▸ Available data:
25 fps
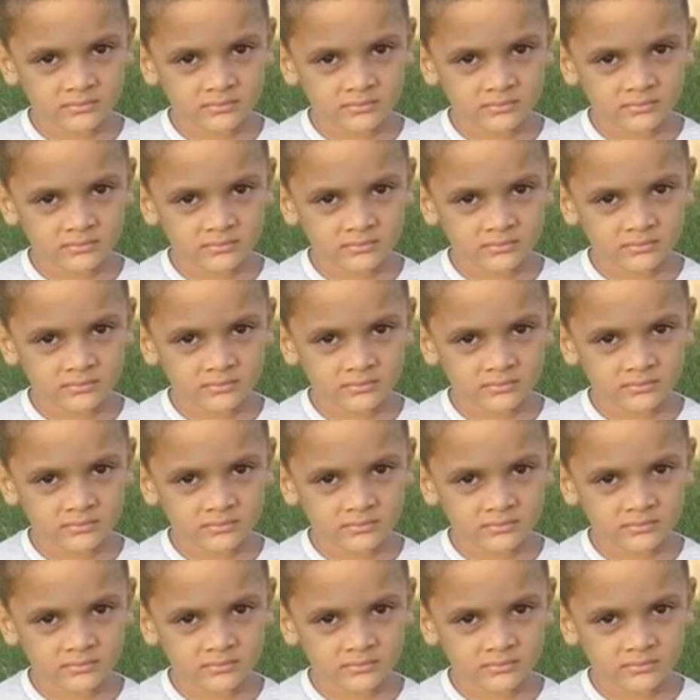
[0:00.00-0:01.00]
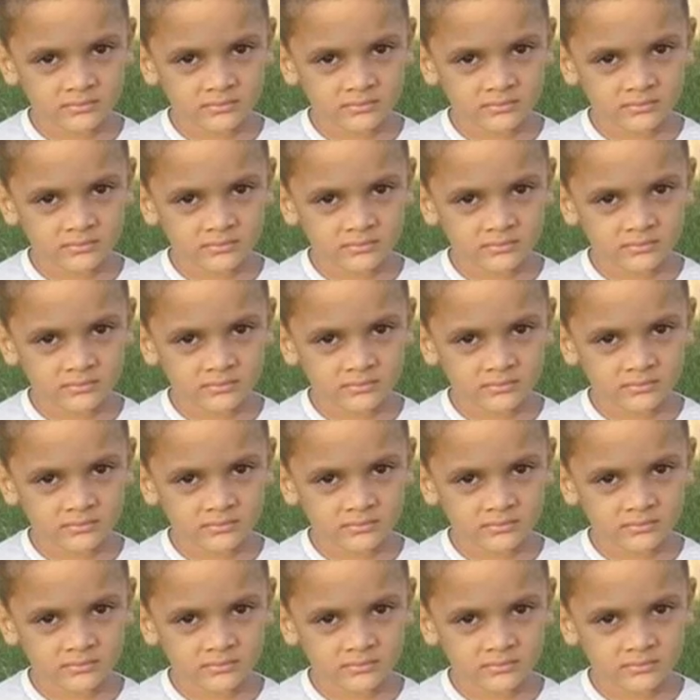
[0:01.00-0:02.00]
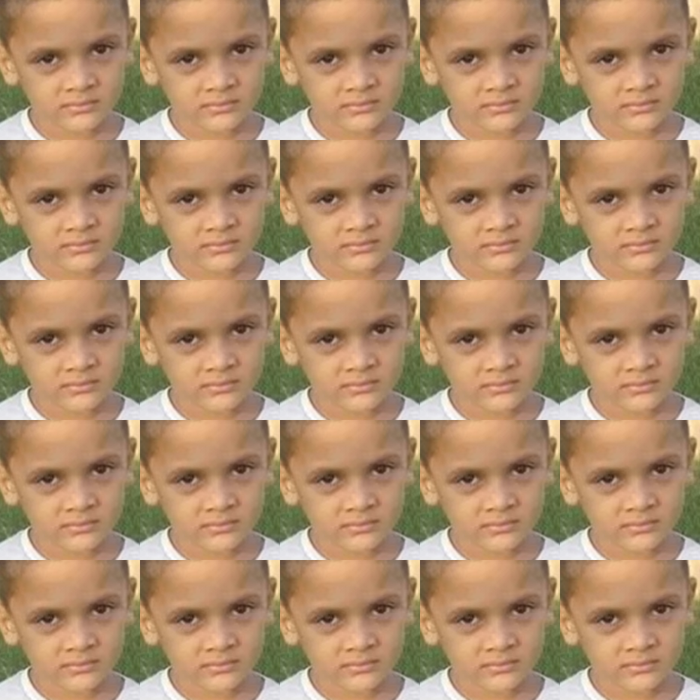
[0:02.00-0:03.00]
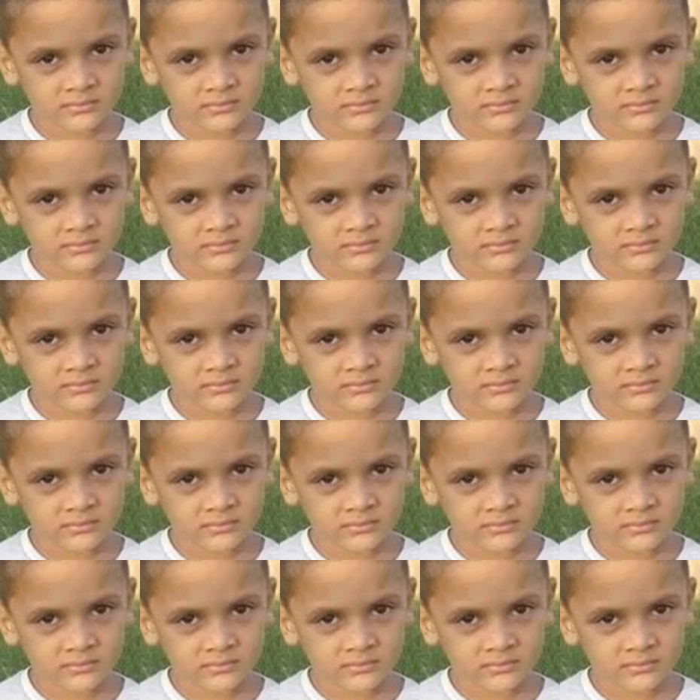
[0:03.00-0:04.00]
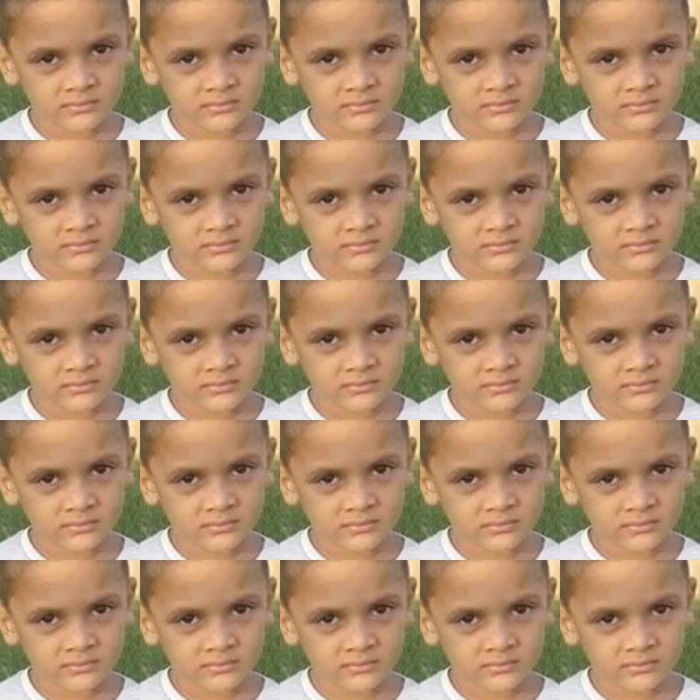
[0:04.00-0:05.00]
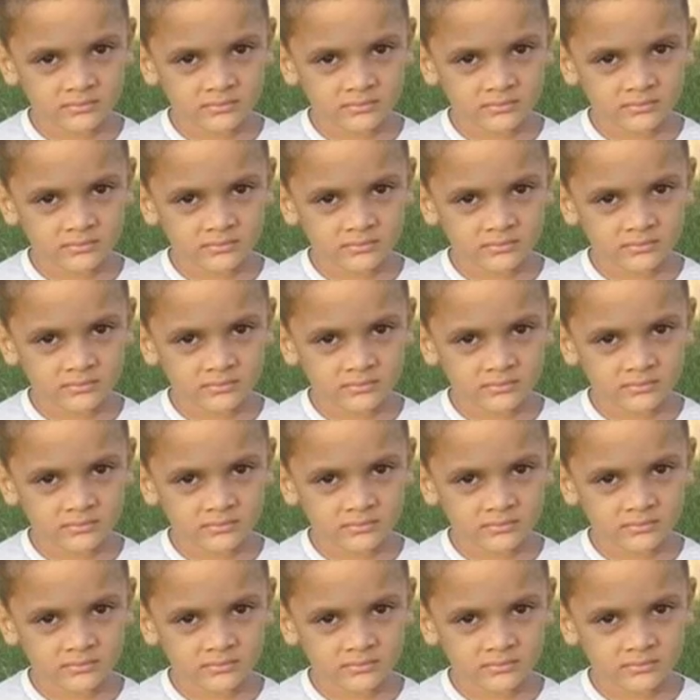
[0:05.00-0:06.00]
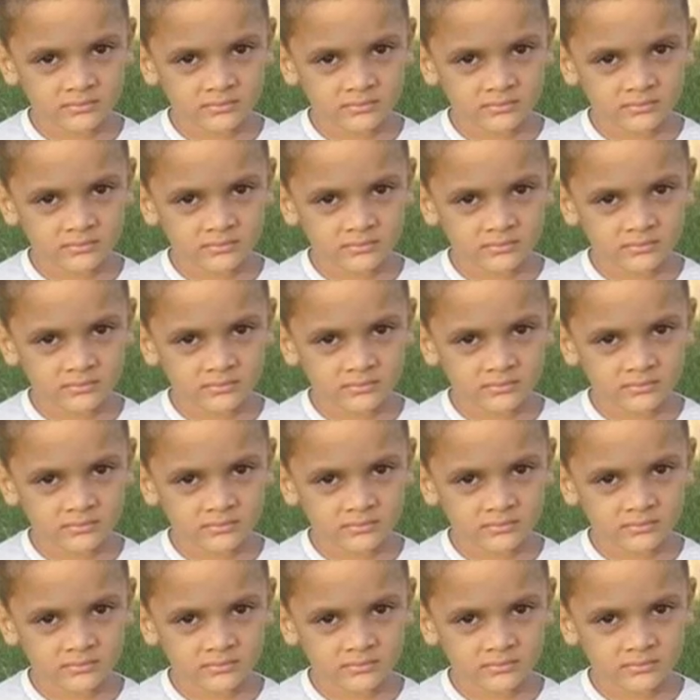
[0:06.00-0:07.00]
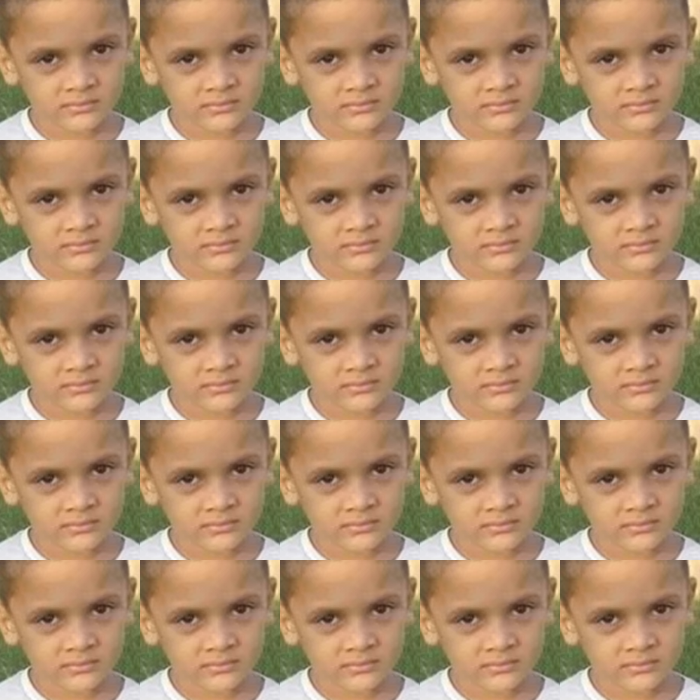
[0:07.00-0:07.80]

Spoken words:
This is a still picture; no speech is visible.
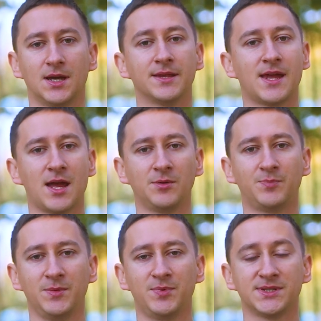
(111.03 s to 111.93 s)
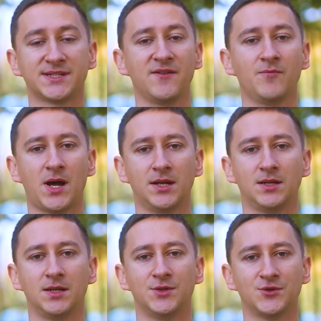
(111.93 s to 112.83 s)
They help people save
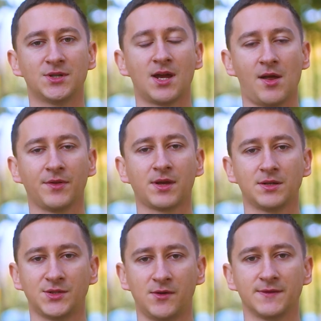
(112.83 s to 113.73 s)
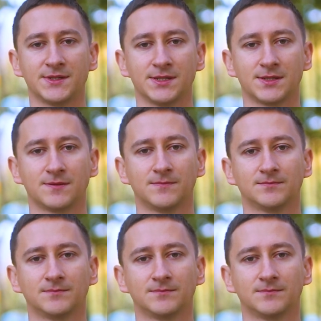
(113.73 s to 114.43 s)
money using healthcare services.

▸ About this task: A word-for-word copy is needed of the lines from the line holding "[0:05.00-0:06.00]" through the end of the records, both included, excluding every picture.

▸ Answer to this problem:
[0:05.00-0:06.00]
[0:06.00-0:07.00]
[0:07.00-0:07.80]

Spoken words:
This is a still picture; no speech is visible.
(111.03 s to 111.93 s)
(111.93 s to 112.83 s)
They help people save
(112.83 s to 113.73 s)
(113.73 s to 114.43 s)
money using healthcare services.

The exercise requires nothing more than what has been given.